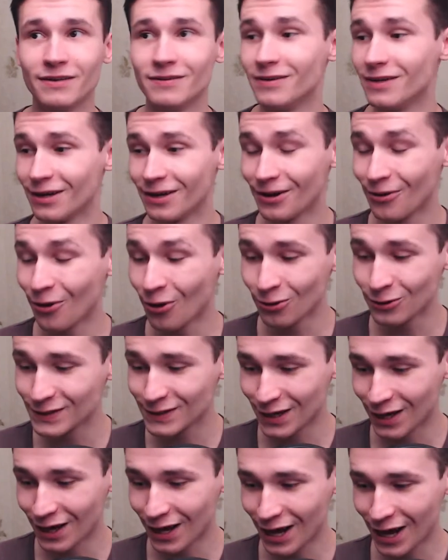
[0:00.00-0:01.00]
uh,
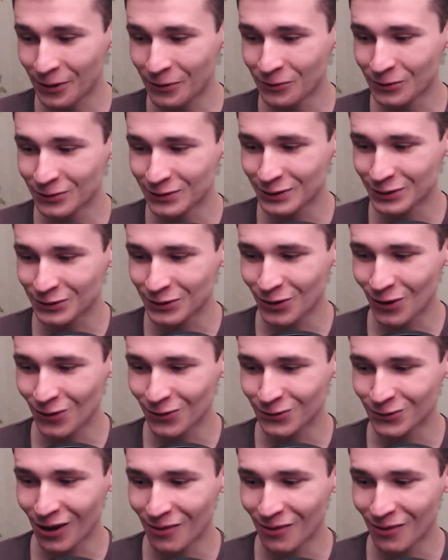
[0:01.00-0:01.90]
also I wanted to go to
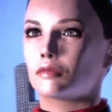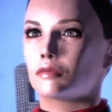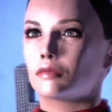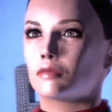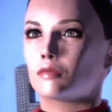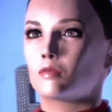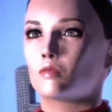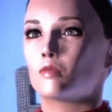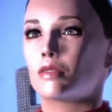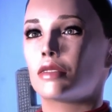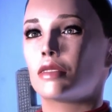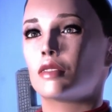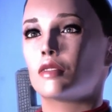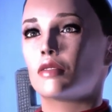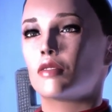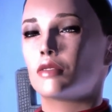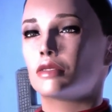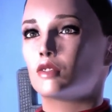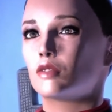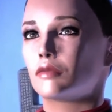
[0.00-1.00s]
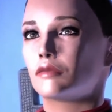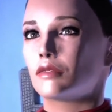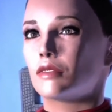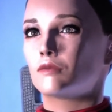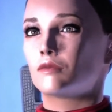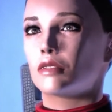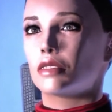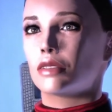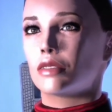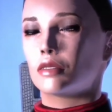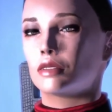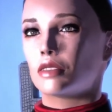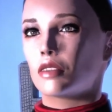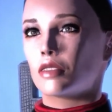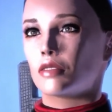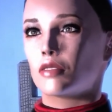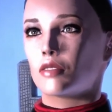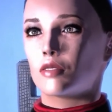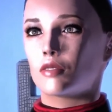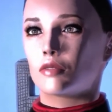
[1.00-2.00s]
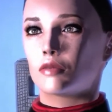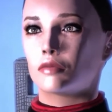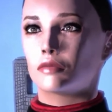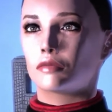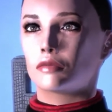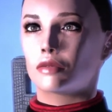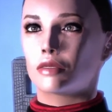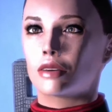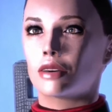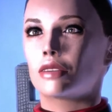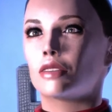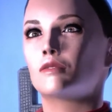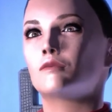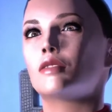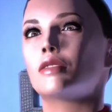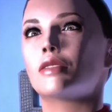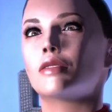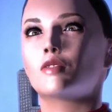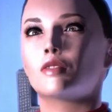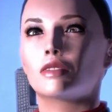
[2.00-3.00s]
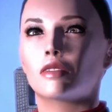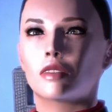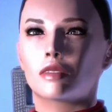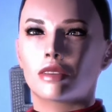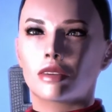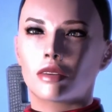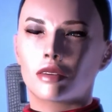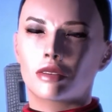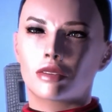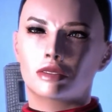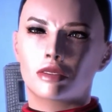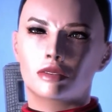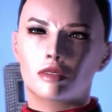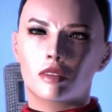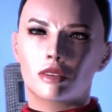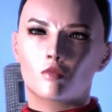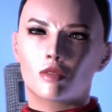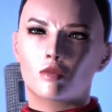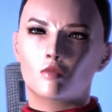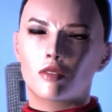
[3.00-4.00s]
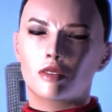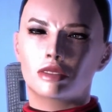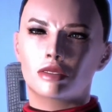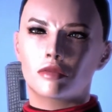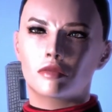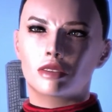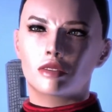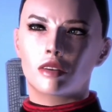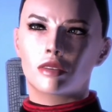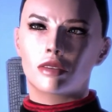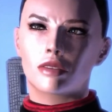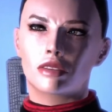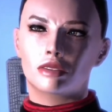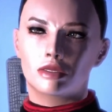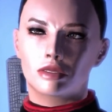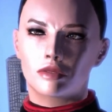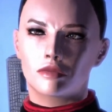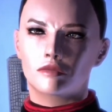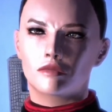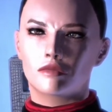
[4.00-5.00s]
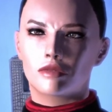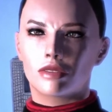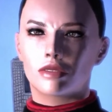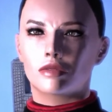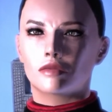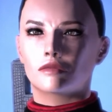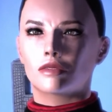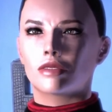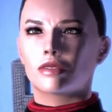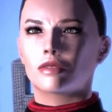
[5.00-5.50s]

We all know it should have happened years ago. I hope the Council realizes that we won't sit at the kids' table forever.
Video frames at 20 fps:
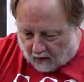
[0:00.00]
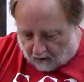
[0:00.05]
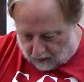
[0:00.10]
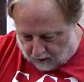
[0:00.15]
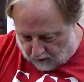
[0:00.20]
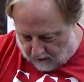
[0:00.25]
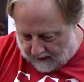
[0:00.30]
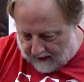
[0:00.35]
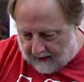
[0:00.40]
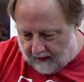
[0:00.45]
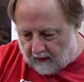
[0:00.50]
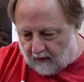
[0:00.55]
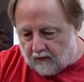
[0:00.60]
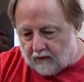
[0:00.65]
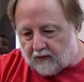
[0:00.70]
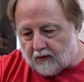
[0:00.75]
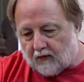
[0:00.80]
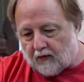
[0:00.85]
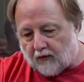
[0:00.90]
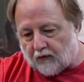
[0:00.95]
Drink
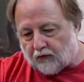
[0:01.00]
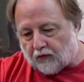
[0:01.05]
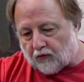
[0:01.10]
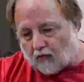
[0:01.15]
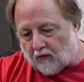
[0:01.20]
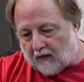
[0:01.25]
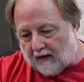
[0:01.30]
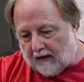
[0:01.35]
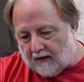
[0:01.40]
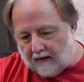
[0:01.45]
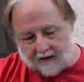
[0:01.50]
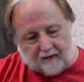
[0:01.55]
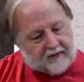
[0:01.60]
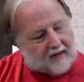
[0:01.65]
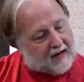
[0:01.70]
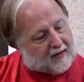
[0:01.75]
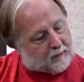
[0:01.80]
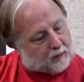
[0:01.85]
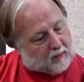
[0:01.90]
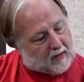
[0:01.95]
to the trees
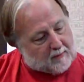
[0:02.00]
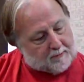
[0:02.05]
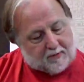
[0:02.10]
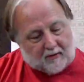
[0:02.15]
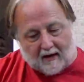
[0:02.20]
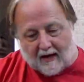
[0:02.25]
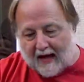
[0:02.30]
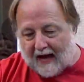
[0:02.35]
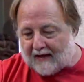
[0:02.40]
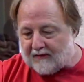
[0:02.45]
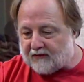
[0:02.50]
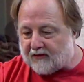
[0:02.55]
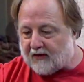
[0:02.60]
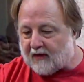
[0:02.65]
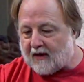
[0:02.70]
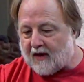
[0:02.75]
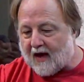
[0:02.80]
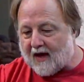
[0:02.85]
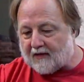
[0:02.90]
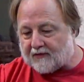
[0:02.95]
that we
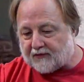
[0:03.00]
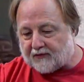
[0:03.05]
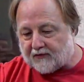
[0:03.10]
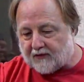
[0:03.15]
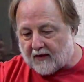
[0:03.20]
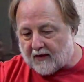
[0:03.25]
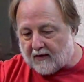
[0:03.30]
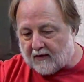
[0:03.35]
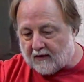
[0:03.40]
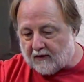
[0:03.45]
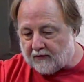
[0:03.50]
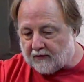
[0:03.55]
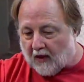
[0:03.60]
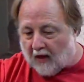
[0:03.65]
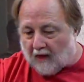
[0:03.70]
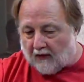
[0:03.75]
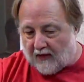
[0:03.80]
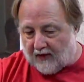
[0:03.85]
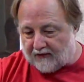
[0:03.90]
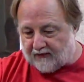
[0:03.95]
planted ourselves
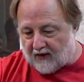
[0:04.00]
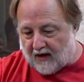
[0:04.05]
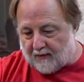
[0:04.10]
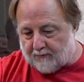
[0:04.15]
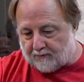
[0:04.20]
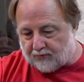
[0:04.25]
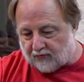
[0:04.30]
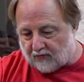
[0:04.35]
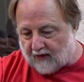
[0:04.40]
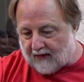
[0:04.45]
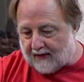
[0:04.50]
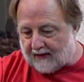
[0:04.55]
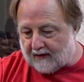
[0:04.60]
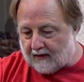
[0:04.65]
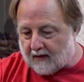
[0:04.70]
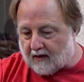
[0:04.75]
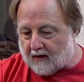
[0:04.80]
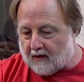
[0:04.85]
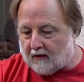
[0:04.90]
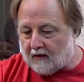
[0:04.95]
that dump bright
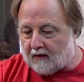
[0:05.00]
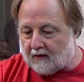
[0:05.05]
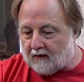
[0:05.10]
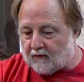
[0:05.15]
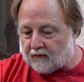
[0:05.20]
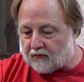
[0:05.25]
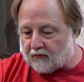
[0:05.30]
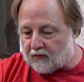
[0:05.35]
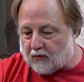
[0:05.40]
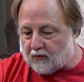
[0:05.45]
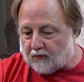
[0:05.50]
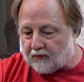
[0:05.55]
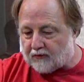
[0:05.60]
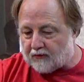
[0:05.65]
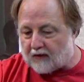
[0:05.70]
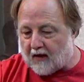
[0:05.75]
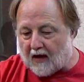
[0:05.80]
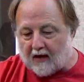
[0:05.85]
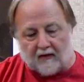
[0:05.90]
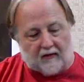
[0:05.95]
colored
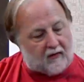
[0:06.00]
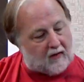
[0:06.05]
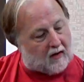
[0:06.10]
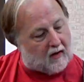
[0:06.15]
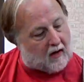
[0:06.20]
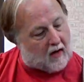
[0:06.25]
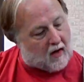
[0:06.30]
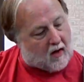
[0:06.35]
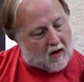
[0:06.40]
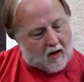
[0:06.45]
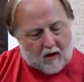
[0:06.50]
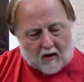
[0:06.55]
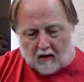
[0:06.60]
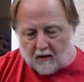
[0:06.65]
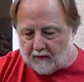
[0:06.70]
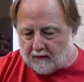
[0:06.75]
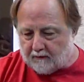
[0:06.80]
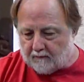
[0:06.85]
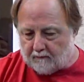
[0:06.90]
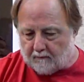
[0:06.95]
fruits on the
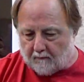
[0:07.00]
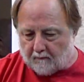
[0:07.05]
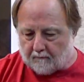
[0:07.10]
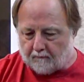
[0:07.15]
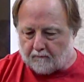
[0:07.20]
lawn.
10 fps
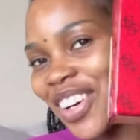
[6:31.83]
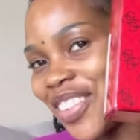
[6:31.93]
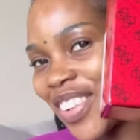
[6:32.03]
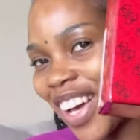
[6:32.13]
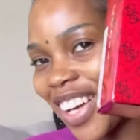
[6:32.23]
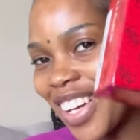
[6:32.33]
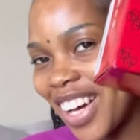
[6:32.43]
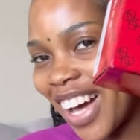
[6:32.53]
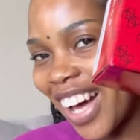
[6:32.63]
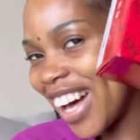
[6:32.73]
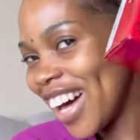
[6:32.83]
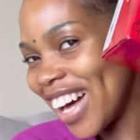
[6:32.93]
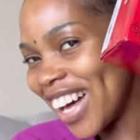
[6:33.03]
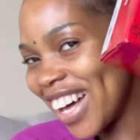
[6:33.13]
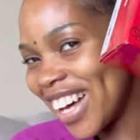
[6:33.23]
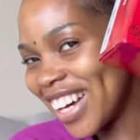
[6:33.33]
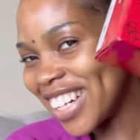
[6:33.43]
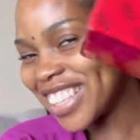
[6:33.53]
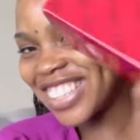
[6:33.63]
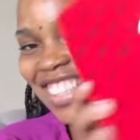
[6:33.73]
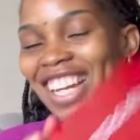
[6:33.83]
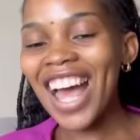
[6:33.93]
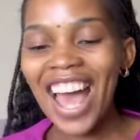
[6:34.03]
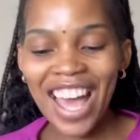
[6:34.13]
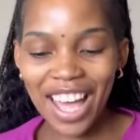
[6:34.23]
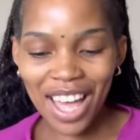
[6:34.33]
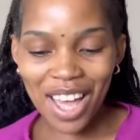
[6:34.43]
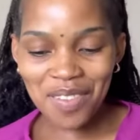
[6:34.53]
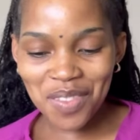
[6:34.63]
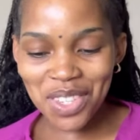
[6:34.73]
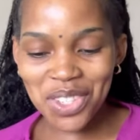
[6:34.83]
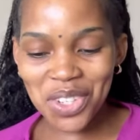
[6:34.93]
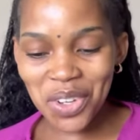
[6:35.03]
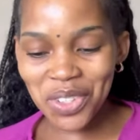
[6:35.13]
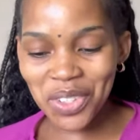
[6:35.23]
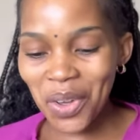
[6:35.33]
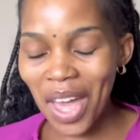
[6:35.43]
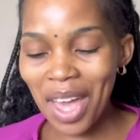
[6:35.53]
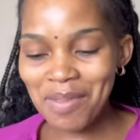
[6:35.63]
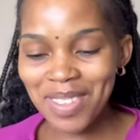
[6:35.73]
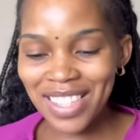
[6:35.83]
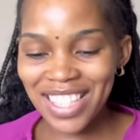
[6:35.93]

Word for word: Oh my god. I am so, so happy.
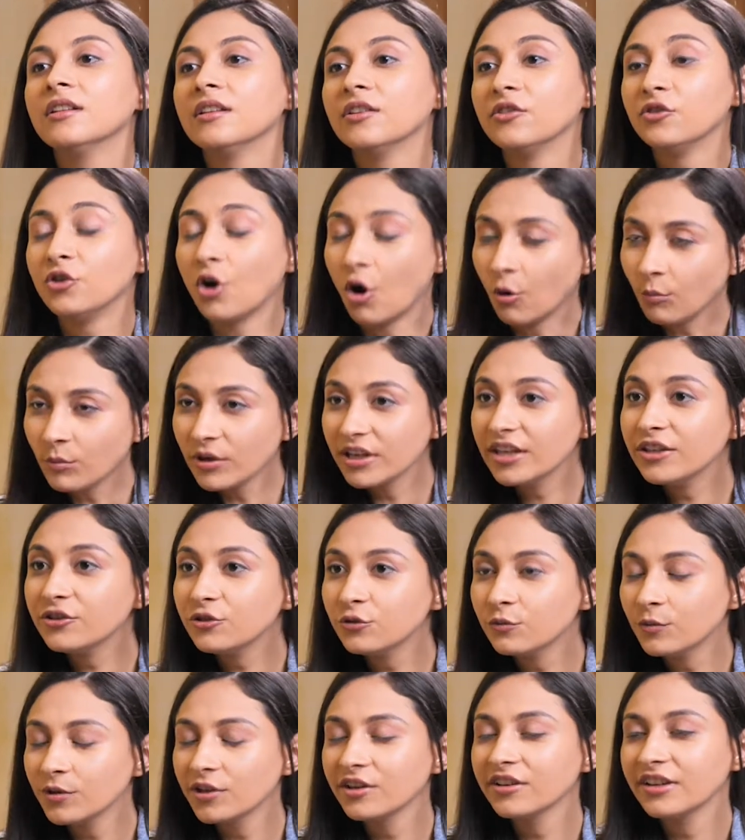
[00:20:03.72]
normally
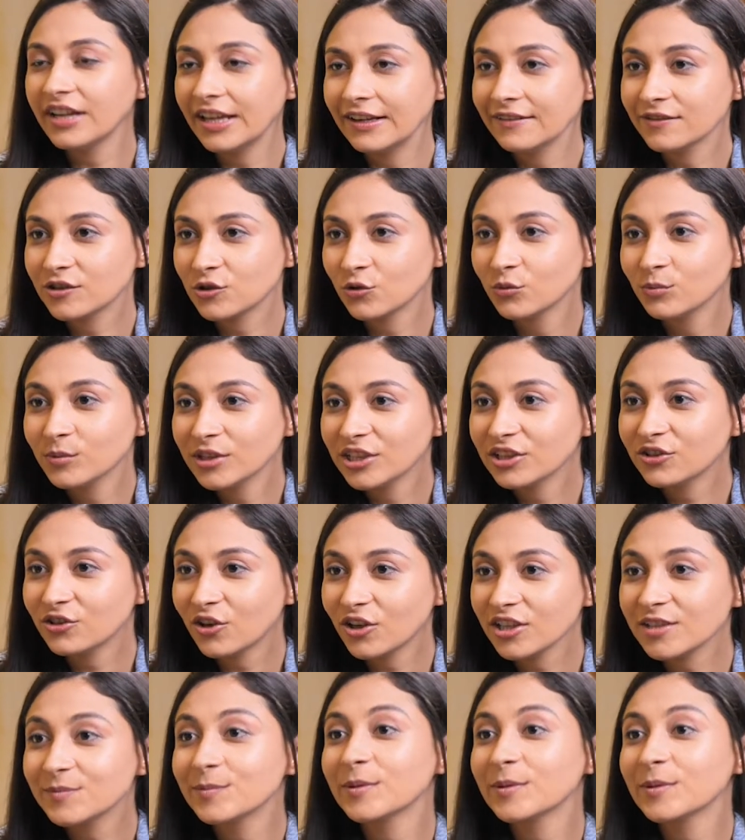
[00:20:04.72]
you wouldn't have so many thoughts,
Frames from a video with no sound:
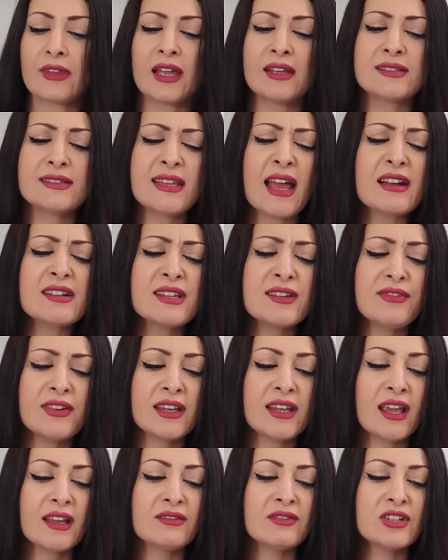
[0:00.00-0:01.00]

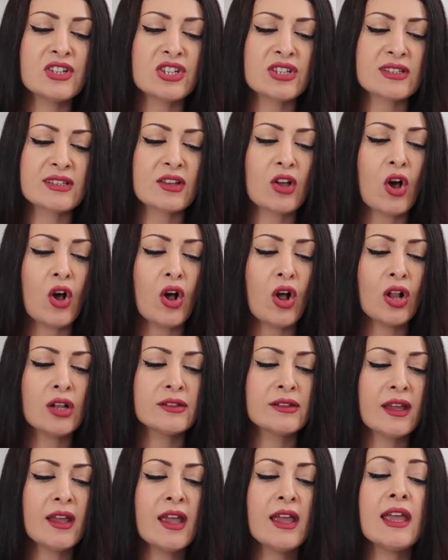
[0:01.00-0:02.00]
certificate which is
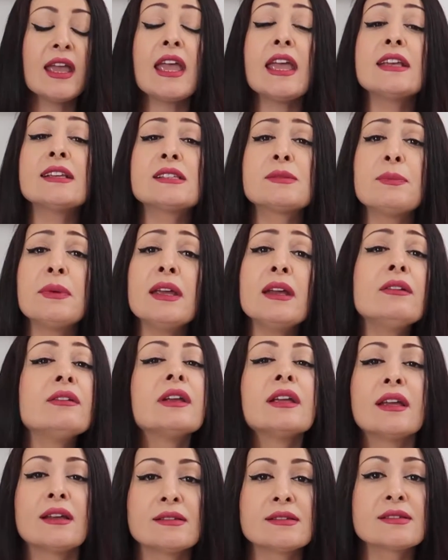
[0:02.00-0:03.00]
called
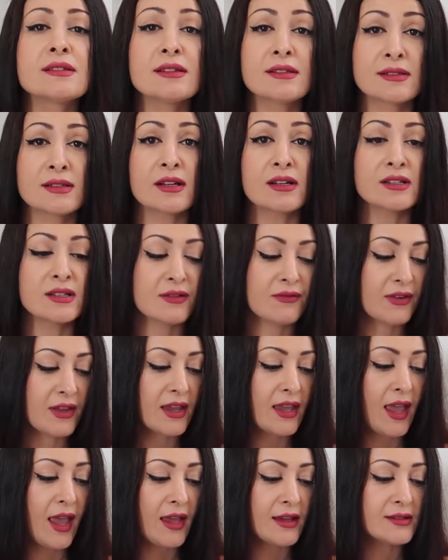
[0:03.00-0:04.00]
experience
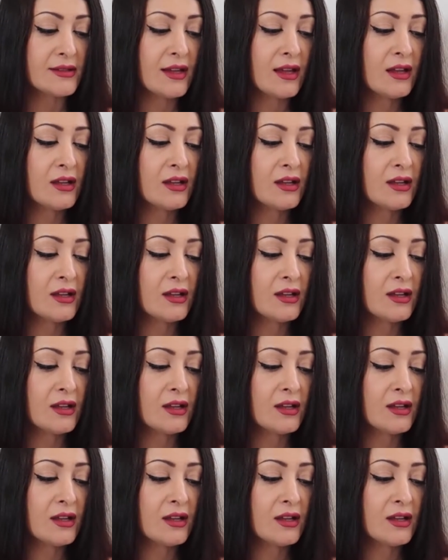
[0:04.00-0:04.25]
certificate,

==================================================

The whole listing above needs to be copied exactly; please keep the pictures out.

[0:00.00-0:01.00]
uh,
[0:01.00-0:01.90]
also I wanted to go to
[0.00-1.00s]
[1.00-2.00s]
[2.00-3.00s]
[3.00-4.00s]
[4.00-5.00s]
[5.00-5.50s]

We all know it should have happened years ago. I hope the Council realizes that we won't sit at the kids' table forever.
Video frames at 20 fps:
[0:00.00]
[0:00.05]
[0:00.10]
[0:00.15]
[0:00.20]
[0:00.25]
[0:00.30]
[0:00.35]
[0:00.40]
[0:00.45]
[0:00.50]
[0:00.55]
[0:00.60]
[0:00.65]
[0:00.70]
[0:00.75]
[0:00.80]
[0:00.85]
[0:00.90]
[0:00.95]
Drink
[0:01.00]
[0:01.05]
[0:01.10]
[0:01.15]
[0:01.20]
[0:01.25]
[0:01.30]
[0:01.35]
[0:01.40]
[0:01.45]
[0:01.50]
[0:01.55]
[0:01.60]
[0:01.65]
[0:01.70]
[0:01.75]
[0:01.80]
[0:01.85]
[0:01.90]
[0:01.95]
to the trees
[0:02.00]
[0:02.05]
[0:02.10]
[0:02.15]
[0:02.20]
[0:02.25]
[0:02.30]
[0:02.35]
[0:02.40]
[0:02.45]
[0:02.50]
[0:02.55]
[0:02.60]
[0:02.65]
[0:02.70]
[0:02.75]
[0:02.80]
[0:02.85]
[0:02.90]
[0:02.95]
that we
[0:03.00]
[0:03.05]
[0:03.10]
[0:03.15]
[0:03.20]
[0:03.25]
[0:03.30]
[0:03.35]
[0:03.40]
[0:03.45]
[0:03.50]
[0:03.55]
[0:03.60]
[0:03.65]
[0:03.70]
[0:03.75]
[0:03.80]
[0:03.85]
[0:03.90]
[0:03.95]
planted ourselves
[0:04.00]
[0:04.05]
[0:04.10]
[0:04.15]
[0:04.20]
[0:04.25]
[0:04.30]
[0:04.35]
[0:04.40]
[0:04.45]
[0:04.50]
[0:04.55]
[0:04.60]
[0:04.65]
[0:04.70]
[0:04.75]
[0:04.80]
[0:04.85]
[0:04.90]
[0:04.95]
that dump bright
[0:05.00]
[0:05.05]
[0:05.10]
[0:05.15]
[0:05.20]
[0:05.25]
[0:05.30]
[0:05.35]
[0:05.40]
[0:05.45]
[0:05.50]
[0:05.55]
[0:05.60]
[0:05.65]
[0:05.70]
[0:05.75]
[0:05.80]
[0:05.85]
[0:05.90]
[0:05.95]
colored
[0:06.00]
[0:06.05]
[0:06.10]
[0:06.15]
[0:06.20]
[0:06.25]
[0:06.30]
[0:06.35]
[0:06.40]
[0:06.45]
[0:06.50]
[0:06.55]
[0:06.60]
[0:06.65]
[0:06.70]
[0:06.75]
[0:06.80]
[0:06.85]
[0:06.90]
[0:06.95]
fruits on the
[0:07.00]
[0:07.05]
[0:07.10]
[0:07.15]
[0:07.20]
lawn.
10 fps
[6:31.83]
[6:31.93]
[6:32.03]
[6:32.13]
[6:32.23]
[6:32.33]
[6:32.43]
[6:32.53]
[6:32.63]
[6:32.73]
[6:32.83]
[6:32.93]
[6:33.03]
[6:33.13]
[6:33.23]
[6:33.33]
[6:33.43]
[6:33.53]
[6:33.63]
[6:33.73]
[6:33.83]
[6:33.93]
[6:34.03]
[6:34.13]
[6:34.23]
[6:34.33]
[6:34.43]
[6:34.53]
[6:34.63]
[6:34.73]
[6:34.83]
[6:34.93]
[6:35.03]
[6:35.13]
[6:35.23]
[6:35.33]
[6:35.43]
[6:35.53]
[6:35.63]
[6:35.73]
[6:35.83]
[6:35.93]

Word for word: Oh my god. I am so, so happy.
[00:20:03.72]
normally
[00:20:04.72]
you wouldn't have so many thoughts,
Frames from a video with no sound:
[0:00.00-0:01.00]

[0:01.00-0:02.00]
certificate which is
[0:02.00-0:03.00]
called
[0:03.00-0:04.00]
experience
[0:04.00-0:04.25]
certificate,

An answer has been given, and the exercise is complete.